Гипотеза о неприятии внешнего давления как причине саботажа общественных запашек правдоподобна. Организованные по собственной инициативе совместная противоправная запашка помещичьих земель, закос не принадлежащих общине лугов, порубка барского леса, бойкоты и забастовки сопротивления в крестьянской среде не встречали. «Забастовки крестьян обычно проходили очень дружно, никто не осмеливался нарушить общественный приговор»[2-73]
. Не осмеливался и, возможно, не намеревался этого делать. Борьба с внешним врагом-эксплуататором привлекательнее поисков внутреннего блага. Однако правительственный прессинг и угроза репрессий провоцировали не только бунты, но и покорность. Отнюдь не все предписания встречались общинниками в штыки. Не кроются ли за саботажем не столь уж обременительных общественных запашек чуть более глубокие мотивы, чем нежелание подчиняться? Порассуждаем. Подавляющее большинство крестьян к общине принадлежали по рождению. По рождению же они становились совладельцами-сопользователями неотчуждаемой совместной собственности, которая до высочайшего указа 9 ноября 1906 г. не подлежала разделу. Иными словами, собственность общины не была многотрудным и долгожданным боевым трофеем, требующим неусыпной скоординированной защиты и поклонения. Будучи для крестьян начала прошлого века оплаченной предшествующими поколениями данностью, она, по-видимому, не являлась и не воспринималась как объединяющая непреходящая ценность. В противном случае массовый выход из общин вследствие столыпинских реформ не случился бы. Цифры разнятся. По одной из компетентных оценок[2-74], к 1 мая 1915 г. 1949131 хозяйство укрепилось в личную собственность, за 1907—1914 гг. из общины вышло примерно 31,8% домохозяев по отношению к численности 1905 г. [2-75], при этом около четверти перешедшей в личную собственность земли было продано почти половиной покинувших общину крестьян[2-76].В вышедшей в 1892 г. «Крестьянской общине» народник и «экономический романтик», как его называли, В. П. Воронцов (1847-1918) писал: причину предпочтения общинного землевладения нужно искать не во внешних условиях, «а в чувствах и мыслях массы, в слабом развитии чувства личной собственности, в готовности крестьянина, ради общей выгоды, поступиться личным интересом, в предпочтении социальных средств обеспечения своего благосостояния индивидуальным»[2-77]

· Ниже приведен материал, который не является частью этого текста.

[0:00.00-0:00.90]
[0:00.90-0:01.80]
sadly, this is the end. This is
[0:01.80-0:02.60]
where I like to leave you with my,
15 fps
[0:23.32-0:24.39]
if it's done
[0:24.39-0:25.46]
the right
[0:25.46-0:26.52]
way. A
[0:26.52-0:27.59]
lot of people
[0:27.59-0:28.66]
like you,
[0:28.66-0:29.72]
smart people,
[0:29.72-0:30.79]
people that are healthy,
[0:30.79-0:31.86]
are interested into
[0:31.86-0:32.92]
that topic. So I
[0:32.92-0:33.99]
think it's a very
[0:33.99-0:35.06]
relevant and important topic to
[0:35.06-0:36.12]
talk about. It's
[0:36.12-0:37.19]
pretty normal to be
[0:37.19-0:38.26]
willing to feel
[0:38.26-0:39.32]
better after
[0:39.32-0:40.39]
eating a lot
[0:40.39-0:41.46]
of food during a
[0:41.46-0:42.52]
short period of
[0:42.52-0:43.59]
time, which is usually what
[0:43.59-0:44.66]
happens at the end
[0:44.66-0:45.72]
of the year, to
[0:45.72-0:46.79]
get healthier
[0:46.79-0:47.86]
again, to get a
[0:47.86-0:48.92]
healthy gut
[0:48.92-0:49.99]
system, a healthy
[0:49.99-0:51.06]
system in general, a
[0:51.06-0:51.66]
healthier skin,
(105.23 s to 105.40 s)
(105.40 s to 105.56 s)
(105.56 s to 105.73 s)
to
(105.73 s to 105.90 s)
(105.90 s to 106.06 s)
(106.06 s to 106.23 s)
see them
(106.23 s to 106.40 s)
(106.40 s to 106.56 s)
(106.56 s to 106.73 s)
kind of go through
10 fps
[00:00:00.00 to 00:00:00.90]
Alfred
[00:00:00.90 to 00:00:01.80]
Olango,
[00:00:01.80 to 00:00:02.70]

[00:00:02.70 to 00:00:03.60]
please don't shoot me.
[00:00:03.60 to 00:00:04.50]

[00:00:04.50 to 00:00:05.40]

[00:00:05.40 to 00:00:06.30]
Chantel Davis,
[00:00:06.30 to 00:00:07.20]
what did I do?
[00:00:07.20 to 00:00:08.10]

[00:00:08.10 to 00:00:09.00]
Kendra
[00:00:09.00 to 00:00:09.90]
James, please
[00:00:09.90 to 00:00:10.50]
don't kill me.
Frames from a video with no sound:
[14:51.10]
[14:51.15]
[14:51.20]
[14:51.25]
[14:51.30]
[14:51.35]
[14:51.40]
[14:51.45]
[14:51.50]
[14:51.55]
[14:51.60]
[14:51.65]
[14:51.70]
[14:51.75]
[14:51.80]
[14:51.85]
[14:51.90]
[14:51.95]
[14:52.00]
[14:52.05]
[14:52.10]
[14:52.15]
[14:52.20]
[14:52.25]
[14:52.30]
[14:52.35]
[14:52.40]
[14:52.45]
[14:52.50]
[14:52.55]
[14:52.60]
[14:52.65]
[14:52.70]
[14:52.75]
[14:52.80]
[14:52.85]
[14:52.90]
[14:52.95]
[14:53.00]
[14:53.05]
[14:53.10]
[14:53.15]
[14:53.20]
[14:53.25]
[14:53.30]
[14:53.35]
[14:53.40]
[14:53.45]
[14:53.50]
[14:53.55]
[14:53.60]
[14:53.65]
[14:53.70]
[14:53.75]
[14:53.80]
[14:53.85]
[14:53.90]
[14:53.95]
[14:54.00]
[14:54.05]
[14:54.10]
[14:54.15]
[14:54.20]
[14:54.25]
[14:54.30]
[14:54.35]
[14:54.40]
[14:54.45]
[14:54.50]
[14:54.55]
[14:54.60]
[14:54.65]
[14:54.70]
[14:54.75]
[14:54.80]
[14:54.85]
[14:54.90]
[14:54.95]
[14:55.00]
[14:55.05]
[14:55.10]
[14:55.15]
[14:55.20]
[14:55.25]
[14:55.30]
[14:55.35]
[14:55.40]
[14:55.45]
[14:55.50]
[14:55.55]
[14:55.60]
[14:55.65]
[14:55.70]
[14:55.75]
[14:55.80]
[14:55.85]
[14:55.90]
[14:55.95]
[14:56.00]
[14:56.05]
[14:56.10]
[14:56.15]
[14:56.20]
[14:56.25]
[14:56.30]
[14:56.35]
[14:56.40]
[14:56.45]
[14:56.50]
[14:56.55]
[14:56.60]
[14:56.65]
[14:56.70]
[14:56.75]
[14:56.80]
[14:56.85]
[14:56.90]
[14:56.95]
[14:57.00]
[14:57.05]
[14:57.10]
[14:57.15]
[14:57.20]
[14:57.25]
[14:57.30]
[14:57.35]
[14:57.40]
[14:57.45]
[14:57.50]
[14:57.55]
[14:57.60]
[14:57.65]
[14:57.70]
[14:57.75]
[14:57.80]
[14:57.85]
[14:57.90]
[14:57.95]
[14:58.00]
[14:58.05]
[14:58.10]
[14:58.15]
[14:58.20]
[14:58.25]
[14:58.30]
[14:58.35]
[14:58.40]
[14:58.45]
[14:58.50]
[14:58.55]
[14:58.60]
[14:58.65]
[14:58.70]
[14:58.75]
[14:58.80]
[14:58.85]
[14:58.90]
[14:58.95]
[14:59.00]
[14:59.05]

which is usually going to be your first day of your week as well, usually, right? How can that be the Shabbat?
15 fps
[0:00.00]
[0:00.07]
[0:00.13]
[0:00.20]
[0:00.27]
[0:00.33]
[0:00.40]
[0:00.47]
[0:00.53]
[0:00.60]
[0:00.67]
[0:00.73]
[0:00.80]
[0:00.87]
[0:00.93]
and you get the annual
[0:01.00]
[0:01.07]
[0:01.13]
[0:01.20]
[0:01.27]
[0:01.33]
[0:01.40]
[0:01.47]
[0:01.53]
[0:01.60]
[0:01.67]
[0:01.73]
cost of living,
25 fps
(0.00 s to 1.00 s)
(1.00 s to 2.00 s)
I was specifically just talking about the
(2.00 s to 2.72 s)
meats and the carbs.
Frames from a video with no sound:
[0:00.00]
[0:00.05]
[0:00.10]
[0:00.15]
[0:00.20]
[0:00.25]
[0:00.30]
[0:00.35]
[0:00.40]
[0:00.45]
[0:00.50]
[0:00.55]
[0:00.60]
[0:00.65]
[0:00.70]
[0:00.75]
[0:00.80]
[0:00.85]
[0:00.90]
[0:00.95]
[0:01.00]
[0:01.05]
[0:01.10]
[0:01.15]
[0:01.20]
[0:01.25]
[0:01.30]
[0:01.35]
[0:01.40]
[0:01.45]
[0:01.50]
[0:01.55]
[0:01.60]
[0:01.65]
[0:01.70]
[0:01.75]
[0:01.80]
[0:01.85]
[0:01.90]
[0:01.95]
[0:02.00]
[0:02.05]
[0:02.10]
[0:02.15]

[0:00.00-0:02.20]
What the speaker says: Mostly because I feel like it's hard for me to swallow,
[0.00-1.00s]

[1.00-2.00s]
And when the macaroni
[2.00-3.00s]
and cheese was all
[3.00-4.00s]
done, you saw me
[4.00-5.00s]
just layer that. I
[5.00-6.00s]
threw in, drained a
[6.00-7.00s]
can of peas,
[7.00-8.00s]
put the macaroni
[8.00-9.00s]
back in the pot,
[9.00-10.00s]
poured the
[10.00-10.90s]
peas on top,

. Год спустя в работе «Наши направления» он вновь возвращается к той же мысли: общинная форма жизни «способствует образованию психического типа с задатками высоких альтруистических черт. Непосредственное участие всех членов общества в разрешении множества весьма существенных для интересов каждого мирских дел — причем в народе замечается стремление разрешать спорные вопросы не путем образования в пользу известного мнения достаточного большинства, а, по возможности, примирением требований всех заинтересованных лиц, — служит прекрасным воспитательным средством для развития способности к солидарной деятельности. Совокупным влиянием перечисленных обстоятельств в русском народе создается психологически подготовленная почва не для стадных действий под руководством вожака, а для самостоятельного социального творчества путем работы коллективной мысли, каковое обстоятельство обеспечивает практичность, оригинальность и разносторонность результатов этого творчества, а, следовательно, и возможность развития в будущем высоких социально-бытовых форм»[2-78].Патетическая публицистика, выдающая желаемое за действительное? Да — когда речь идет о забвении личных интересов в угоду общей выгоде: альтруизм и самопожертвование в обыденных обстоятельствах уступают эгоизму и инстинкту самосохранения. Нет — когда постулируется предпочтение социальных средств обеспечения личного благополучия индивидуальным. Здесь сторонником Воронцова становится даже такой «недоброжелатель» общинного землевладения, как Риттих. При сомнительной социально-экономической эффективности общины демонстрируют «высокие нравственные начала взаимопомощи: маломощным, женским семьям дают землю, освобождая от повинностей, которые мир принимает на себя, снимают подати и с погорельцев или пострадавших от падежа скота. Отмечены случаи организованной помощи больным и маломощным: мир наряжает вывозить навоз на их полосы, помогать им при уборке хлеба. Часто это делается совершенно добровольно «для ради Христа»: косцы или жнецы, оканчивая свои полосы, идут помогать тем, кто задержался в работе «по маломочности», зарегистрированы весьма разнообразные виды такой «помочи»[2-79]
. Их обстоятельный обзор выполнен историком и этнографом М. М. Громыко[2-80]. Не обошли вниманием феноменологию деревенской взаимопомощи и другие авторы[2-81].